Problem description: Repeat word for word the lines starting at the one with "(218.45 s to 219.35 s)" and ending at the final line of the material, both ends included; omit pictures.

Information:
※ ※ ※

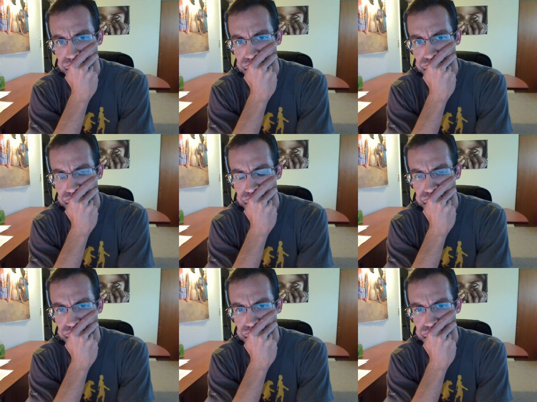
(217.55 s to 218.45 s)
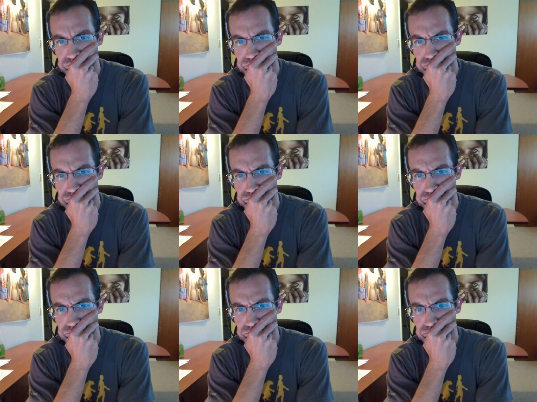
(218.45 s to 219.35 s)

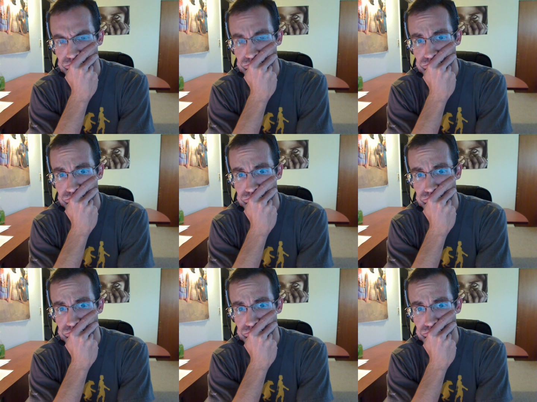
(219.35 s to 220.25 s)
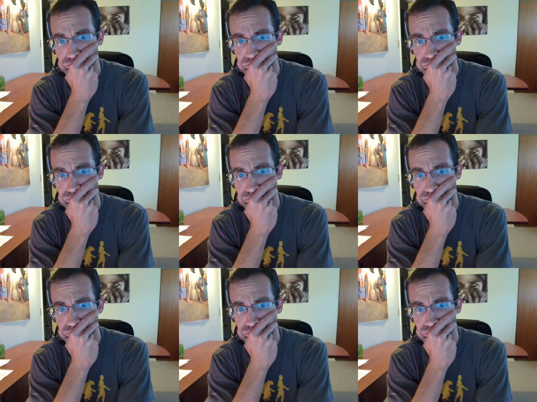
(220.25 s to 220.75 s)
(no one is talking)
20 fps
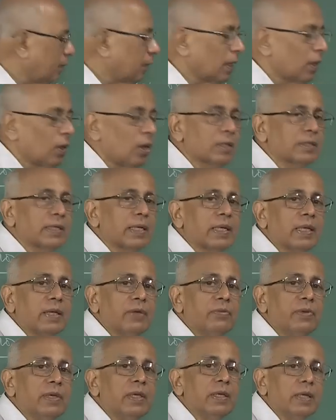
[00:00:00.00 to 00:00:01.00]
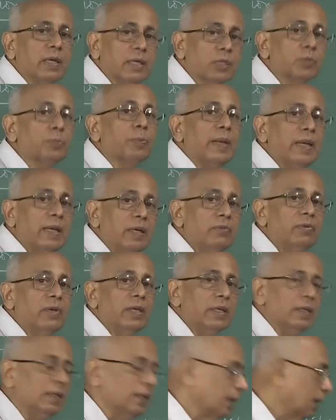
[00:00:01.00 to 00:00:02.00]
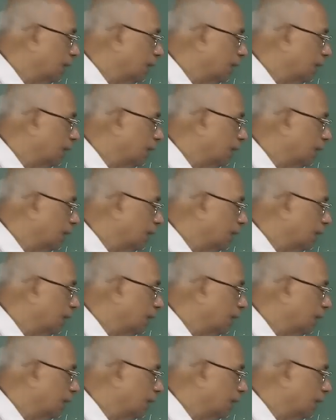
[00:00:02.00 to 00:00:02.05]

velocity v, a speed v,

※ ※ ※

Answer area:
(218.45 s to 219.35 s)

(219.35 s to 220.25 s)
(220.25 s to 220.75 s)
(no one is talking)
20 fps
[00:00:00.00 to 00:00:01.00]
[00:00:01.00 to 00:00:02.00]
[00:00:02.00 to 00:00:02.05]

velocity v, a speed v,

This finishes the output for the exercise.